── EXCERPTED RECORDS

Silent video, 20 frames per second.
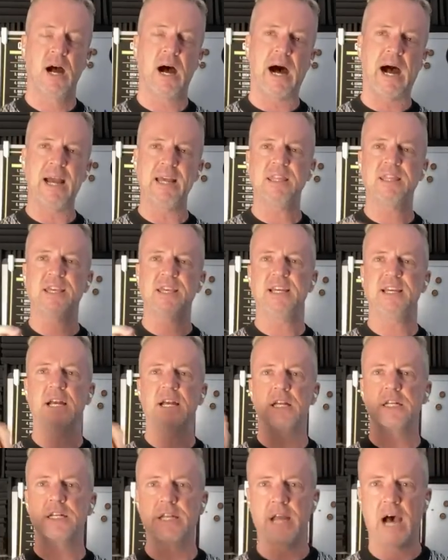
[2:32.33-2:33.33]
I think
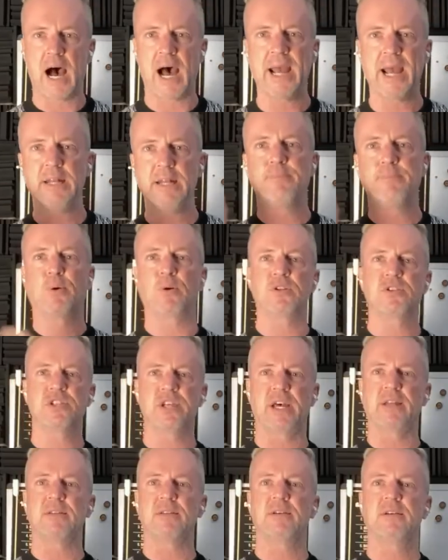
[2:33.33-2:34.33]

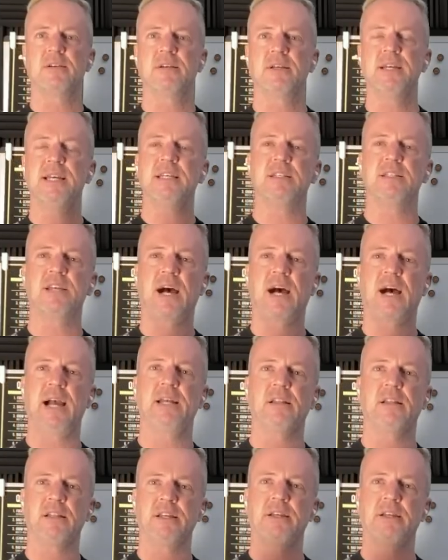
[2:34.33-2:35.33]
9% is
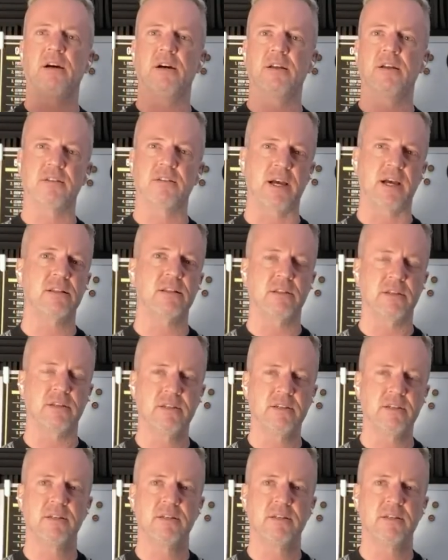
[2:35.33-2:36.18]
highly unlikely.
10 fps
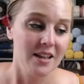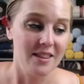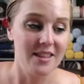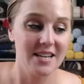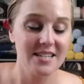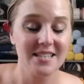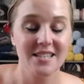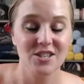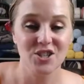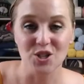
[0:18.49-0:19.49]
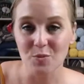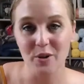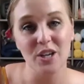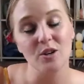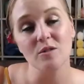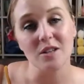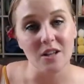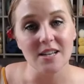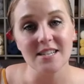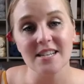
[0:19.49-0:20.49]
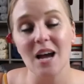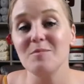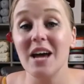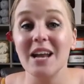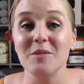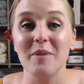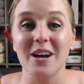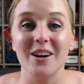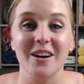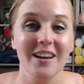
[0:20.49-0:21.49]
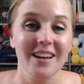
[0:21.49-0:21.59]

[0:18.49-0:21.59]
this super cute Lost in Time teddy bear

────

From the material above, print everything exactly except the pictures.

▶ [TASK SOLUTION]:
Silent video, 20 frames per second.
[2:32.33-2:33.33]
I think
[2:33.33-2:34.33]

[2:34.33-2:35.33]
9% is
[2:35.33-2:36.18]
highly unlikely.
10 fps
[0:18.49-0:19.49]
[0:19.49-0:20.49]
[0:20.49-0:21.49]
[0:21.49-0:21.59]

[0:18.49-0:21.59]
this super cute Lost in Time teddy bear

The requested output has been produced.